Berlin's approach to the negotiations says quite a bit about the outcome one should expect. Officially, the German government is asking for permission to release the selector lists without the application of any restrictions by the US government. It had to have been clear to everyone involved that a demand like that would be unrealistic, but in this instance, the government didn't want to risk making any mistakes. Within the Chancellery, officials then agreed that any time they were approached with questions, they would always answer that the consultations were still in progress -- even if a decision had already been made.
Pushback from the Opposition
"The Federal Chancellery is doing exactly the opposite of what Merkel promised," criticizes Konstantin von Notz, the Green Party's representative on the NSA investigative committee. "Instead of clearing things up, things are being concealed behind the scenes, also using improper means."
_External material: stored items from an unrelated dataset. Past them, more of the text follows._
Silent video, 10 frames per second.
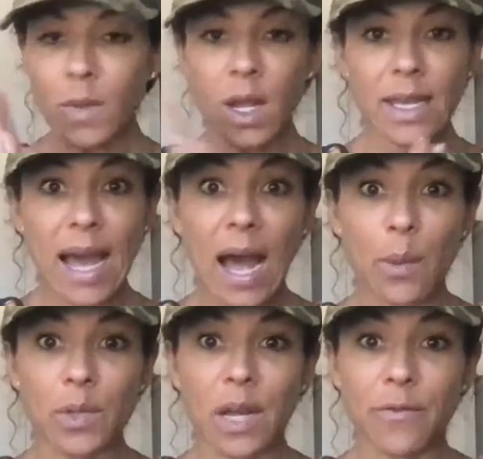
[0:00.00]
yeah, I
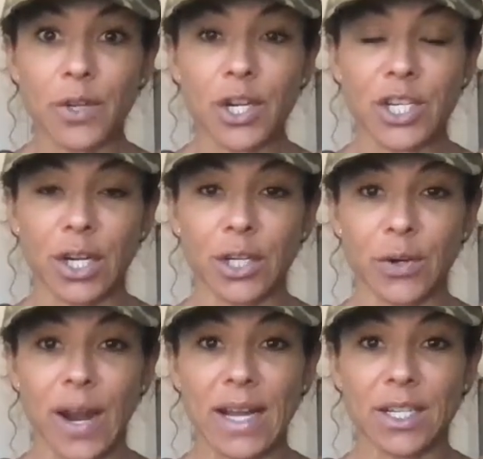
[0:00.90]
would love for you to share your
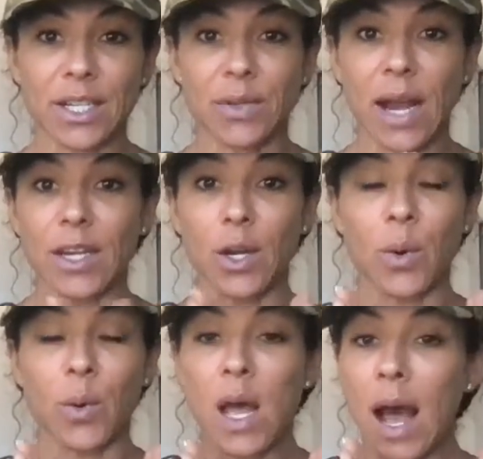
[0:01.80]
gratitude. I
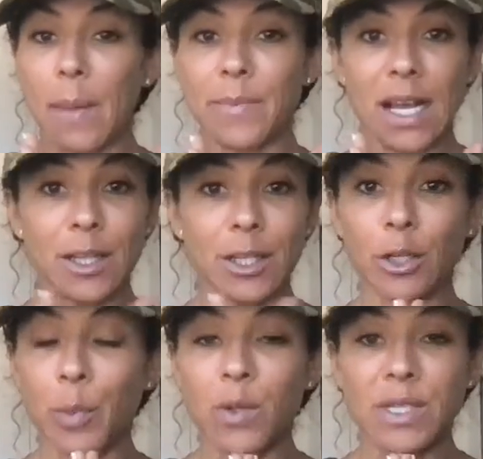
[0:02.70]
know I'm telling you
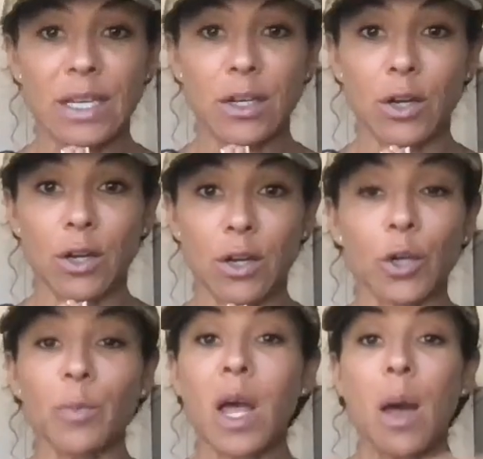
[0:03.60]
to post it in our
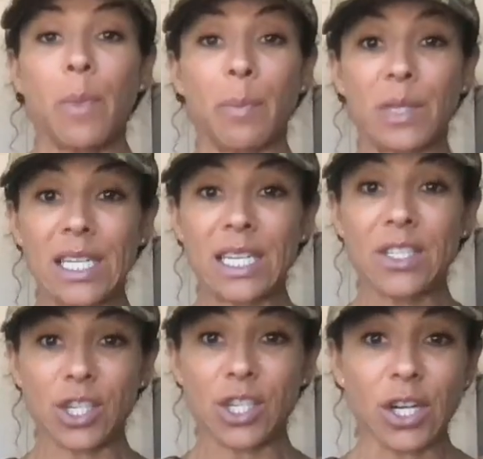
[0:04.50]
group, but please
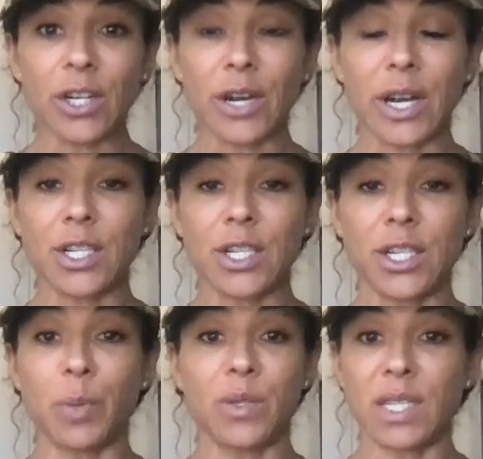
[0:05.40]
share your gratitude
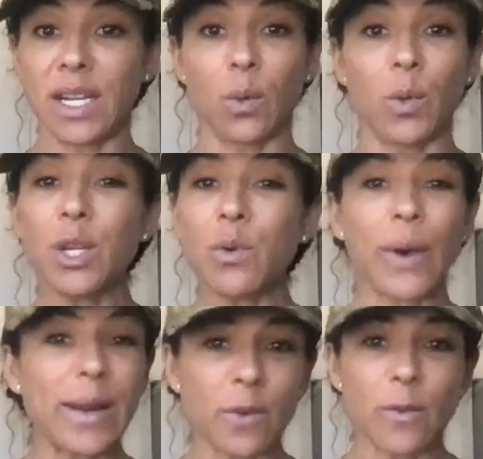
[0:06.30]
post here. What are you
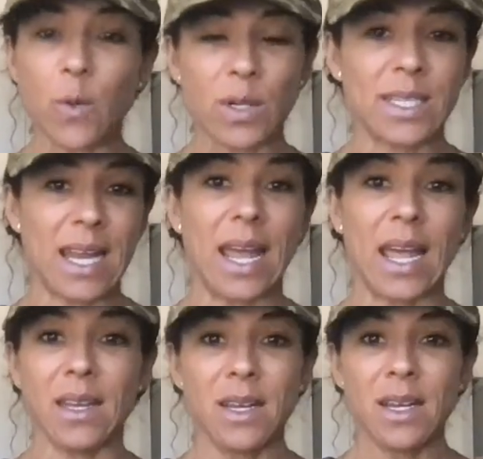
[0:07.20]
grateful for
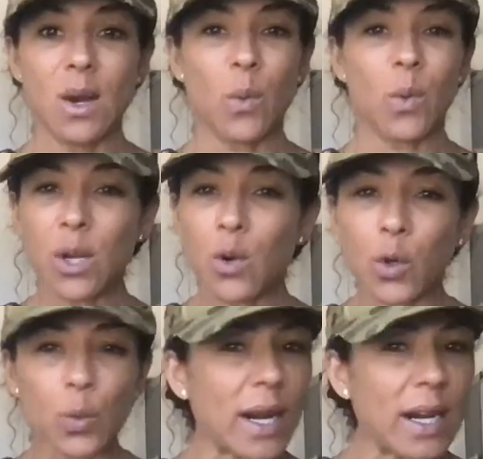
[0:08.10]
today? What are you
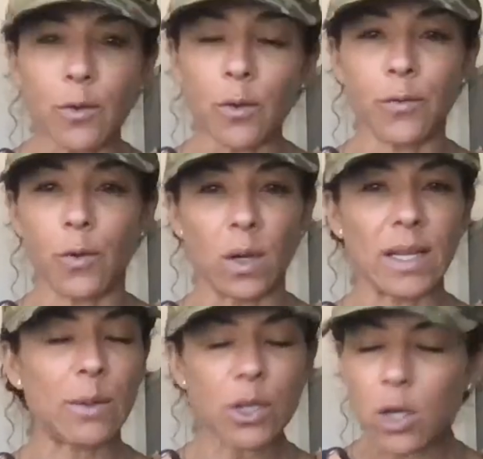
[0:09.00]
grateful for?
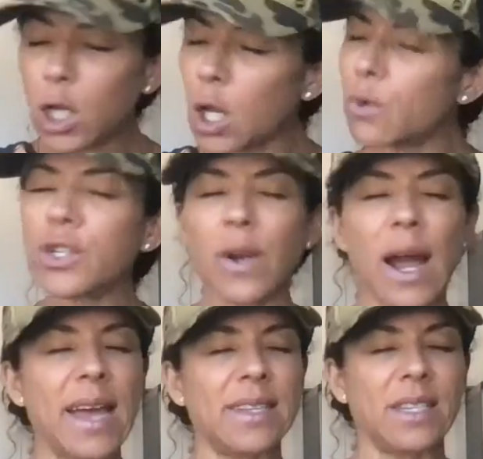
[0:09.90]
Like when you close your
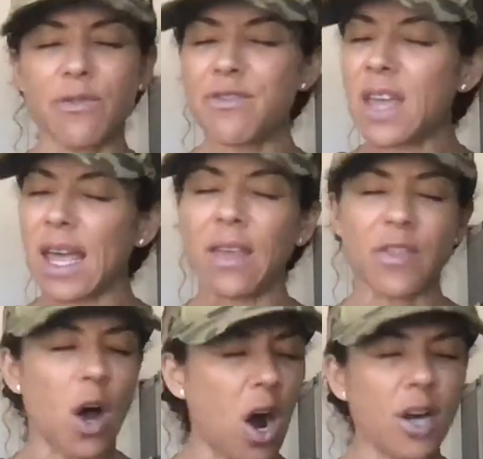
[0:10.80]
eyes and you think
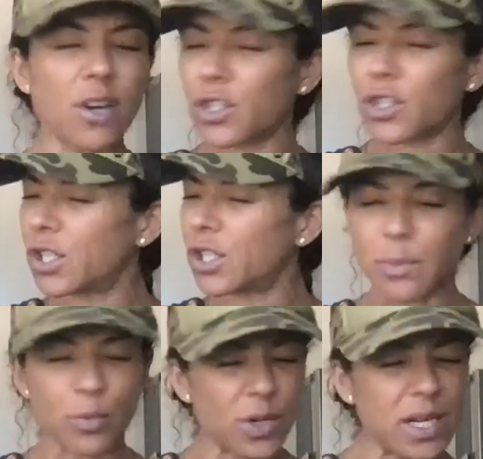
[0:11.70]
the hard, the good, the
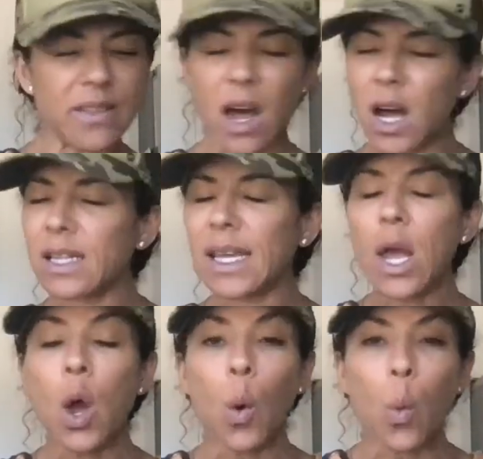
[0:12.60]
pretty, the ugly,
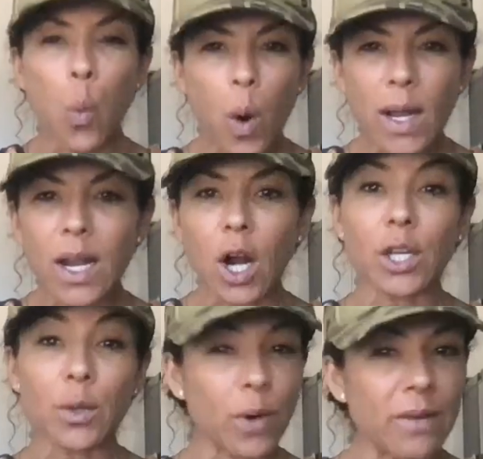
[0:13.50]
what are
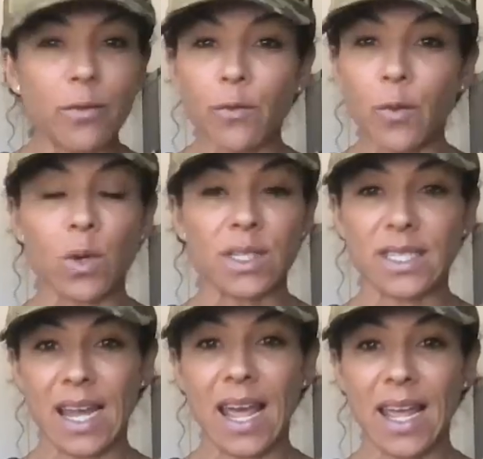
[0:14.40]
you grateful for
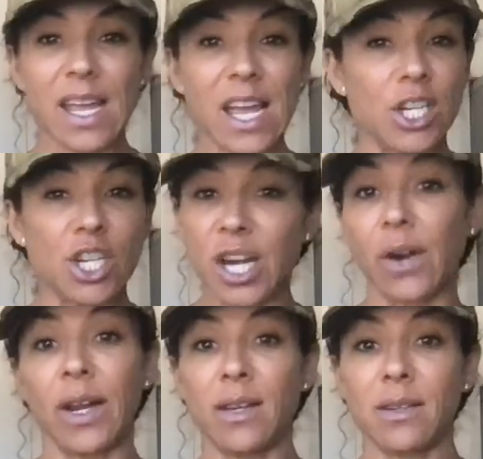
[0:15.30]
today? And
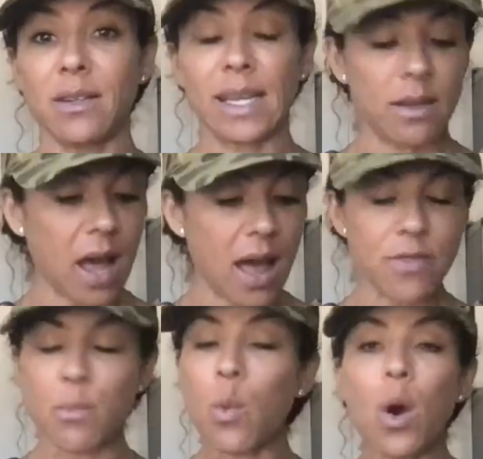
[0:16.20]
share it. Like
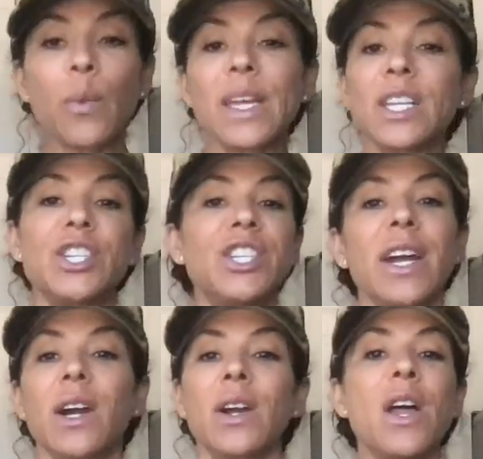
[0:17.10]
the more we can
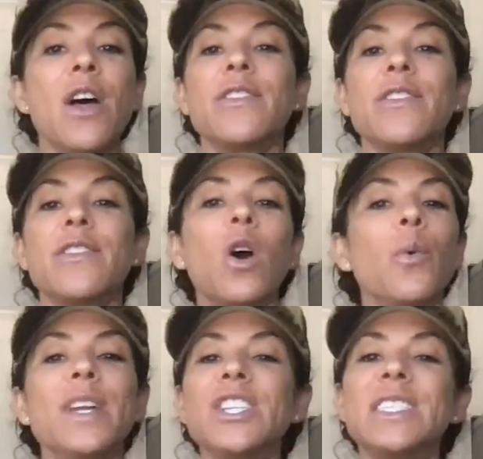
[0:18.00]
share, the more
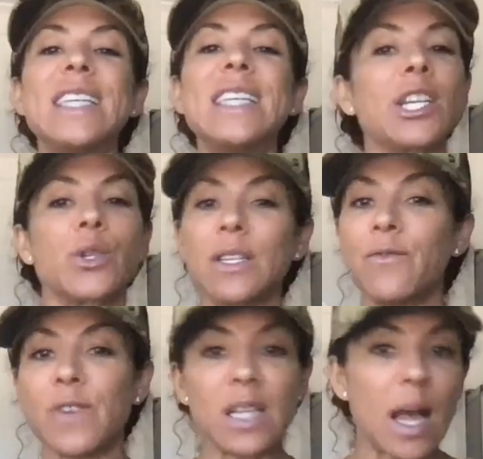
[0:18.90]
we just naturally
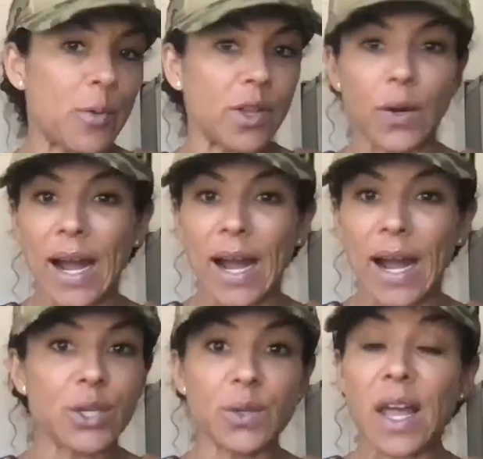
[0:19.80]
fill up with the
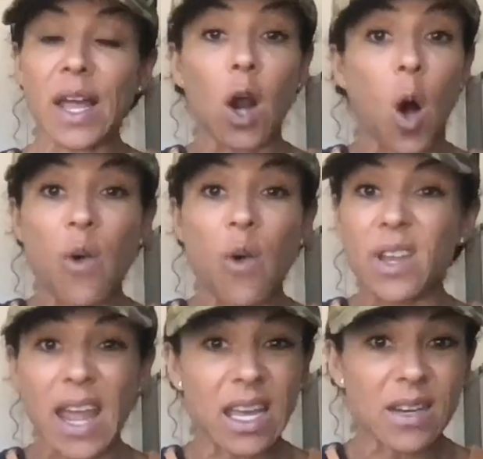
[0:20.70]
gratitude, and then all the
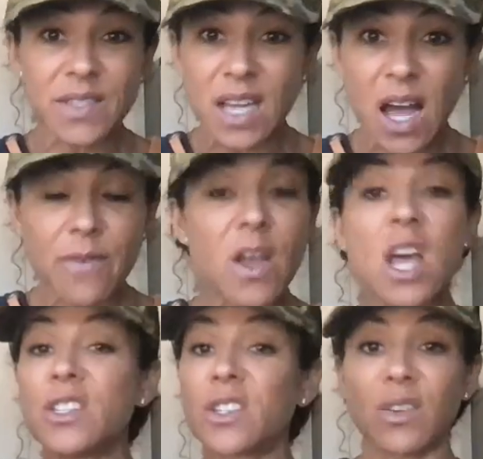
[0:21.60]
negative stuff
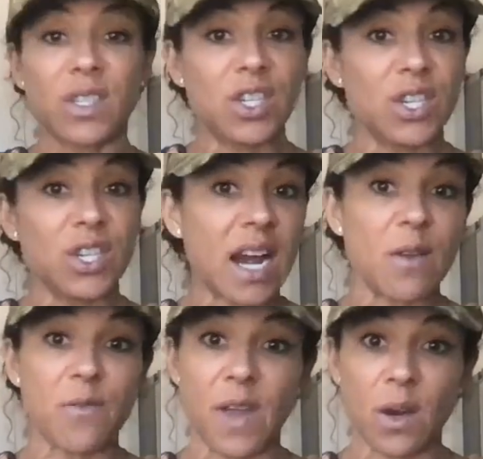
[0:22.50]
starts to just kind
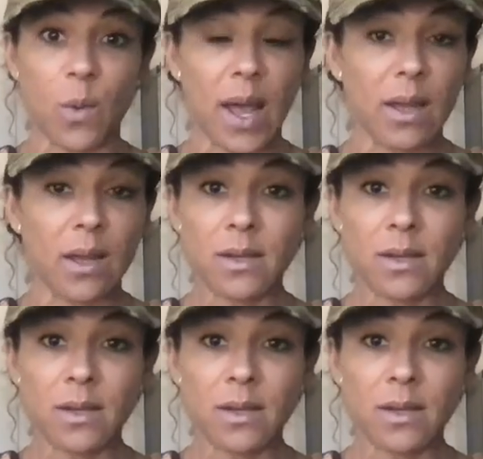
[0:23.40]
of fade away.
As the course of the NSA scandal showed, Merkel and her people already have practice when it comes to cover-up attempts. During her election campaign in 2013, Merkel created the impression for months that there was a chance Germany might be able to reach a no-spy agreement with the US. Throughout, the White House signaled behind the scenes that it would never agree to one, but the German government told the public nothing about these discussions.
Now, a special ombudsman is supposed to steer the government out of the difficult situation in which it finds itself. It's an idea that originated with Altmaier. Rather than providing the selector lists to the NSA investigative committee in parliament, they will instead be viewed by Kurt Graulich, a former justice with the Federal Administrative Court. Altmaier's hope is that this path will prevent details from being leaked to the press.
The opposition parties in parliament are against the idea. And why shouldn't they be? In recent years, the Chancellery has done everything in its power to downplay spying by US intelligence services on Germany. Altmaier's predecessor, Ronald Pofalla, even went so far in August 2013 as to say that the NSA scandal had been "cleared up." The revelation, arguably the biggest, that Merkel's own mobile phone had been tapped by the NSA followed two months later. Now the Green and Left parties want to prevent the government from choosing its own inspector. They are considering a legal challenge at the Federal Constitutional Court to stop Merkel's government.